Defective board? But ubunty did not flicker at all.
There are several options, which came to my mind ATM and it popped up in the past:

FriendlyArm uses new/different eMMC chip which hasn't landed to our boot loader yet. It happened before. I am about to receive most recent batch of their boards next week and will have at least a test subject where I might replicate this. I never experienced troubles you are describing with my test board. I also used them for real as mobile router / NAS with booting from eMMC/NvME. Many reboots and no troubles. eMMC is more or less an embedded SD card and behave accordingly. It is possible (small chances) that someone pushed things to far https://forum.armbian.com/topic/8153-sd ... derations/ for eMMC so this has to be checked. Hardware failure that manifest only on Armbian? More likely as a quality issue ... if at all. In case our setting are less conservative. Small chances, but possible.

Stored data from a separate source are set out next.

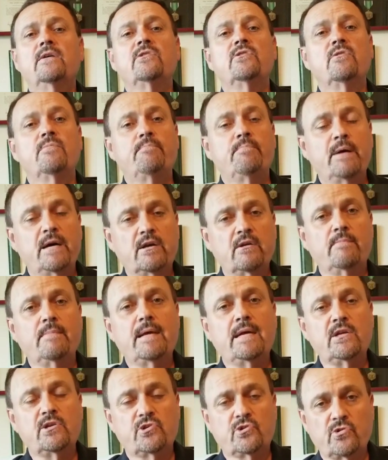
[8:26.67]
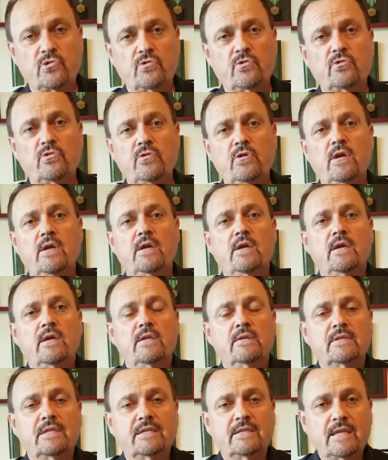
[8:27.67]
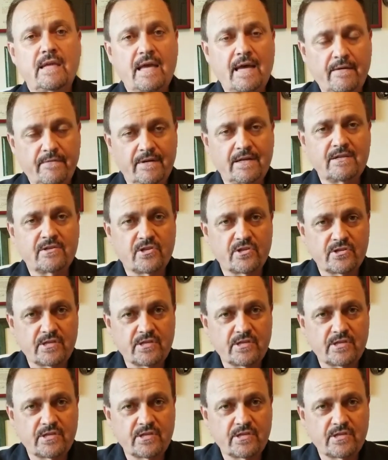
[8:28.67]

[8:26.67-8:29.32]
you better make sure that the evidenceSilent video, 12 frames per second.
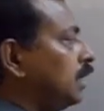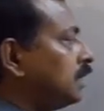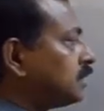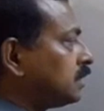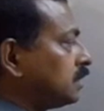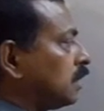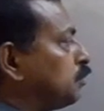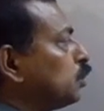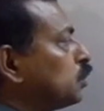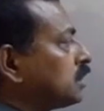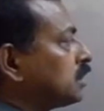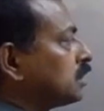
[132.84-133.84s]
Let's
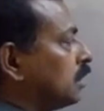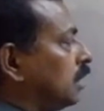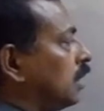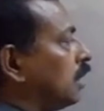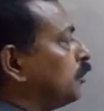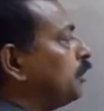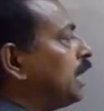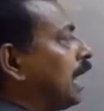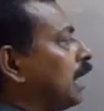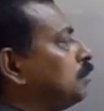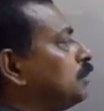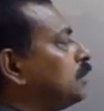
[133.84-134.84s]
suppose we
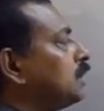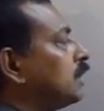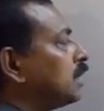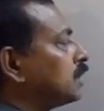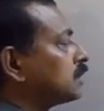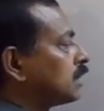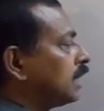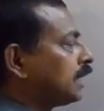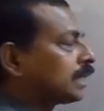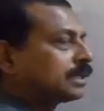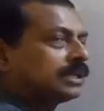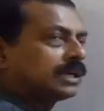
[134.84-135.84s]
have
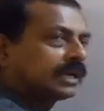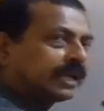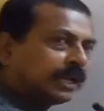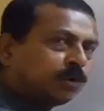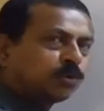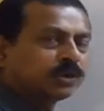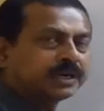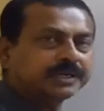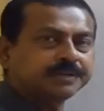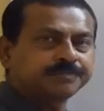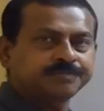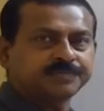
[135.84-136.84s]
conductor A
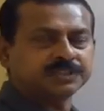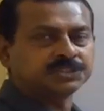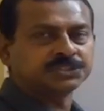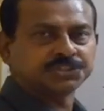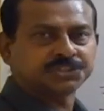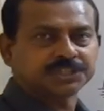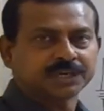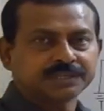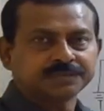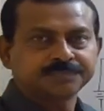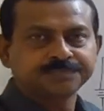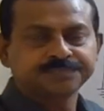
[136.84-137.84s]
only initially,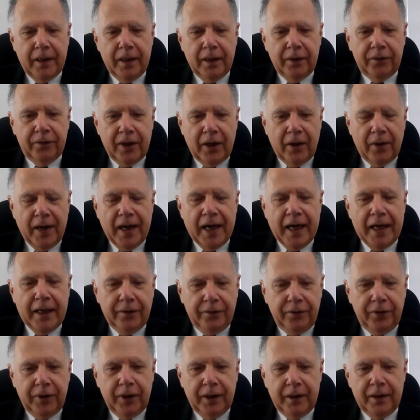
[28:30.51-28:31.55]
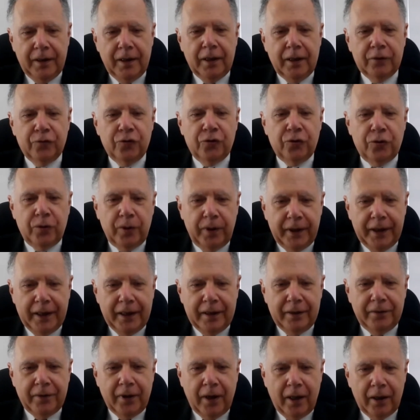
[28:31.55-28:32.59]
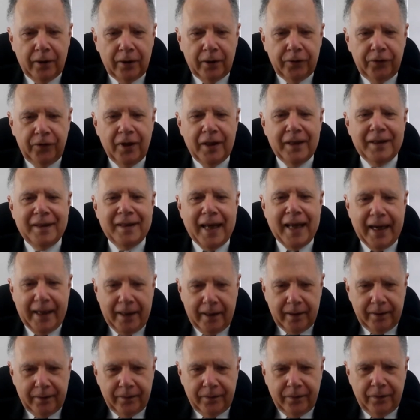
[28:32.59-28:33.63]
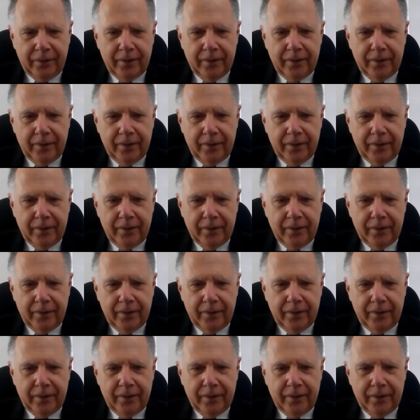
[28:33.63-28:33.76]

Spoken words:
is now $18 trillion negative.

As you can see from the Rockchip documentation, RK3399 can boot up on more then one way ... so this mess could actually be quite complicated if and I think we do use different way then official, together with more recent u-boot. So far, it worked fine.

to all that device-tree madness
You won't believe, but this is one of the best things which has been developed :D Implementation is still rough, there are changes, hardware makers are not the best example of doing this right, people are confused. Yes its a mess, but imagine 5-10 years ago, when each hardware maker had his own way of doing the same thing. What a waste. We still support one Allwinner's: https://github.com/armbian/build/tree/master/config/fex ...
Well, the bad thing is that it isn't me who designed the board. :) I have only one proprietary design using Octavo SOC - surely it works like a charm.
The alarm I hear when the bootloader cries about the card voltage sounds very similar to the contents of the article you linked. Look, emmc has way more interfacing options than sd (which is 3.3v only) - maybe there's some bottleneck in the bootloader code? After the kernel settles in, there were no errors. Whilst setting emmc parameters in wrong time (??) one can not only lose the card, but even perform a spurious write/erase.
I should have saved affected sectors and compare to a fresh install. Probably I will.
Maybe this is a hint? Preboot always selects device 0, be it sd or emmc...
Perhaps setting voltage for a wrong device is the case, previous boards (TI, allwinner) always used mmc0 for sd and mmc1 for internal storage.
Compared bootsectors. Nothing changed => emmc ok.
Moreover, 3 times AFTER full refuse, it booted right with no touch of mine.
The board must be flickering, or I'm a wood.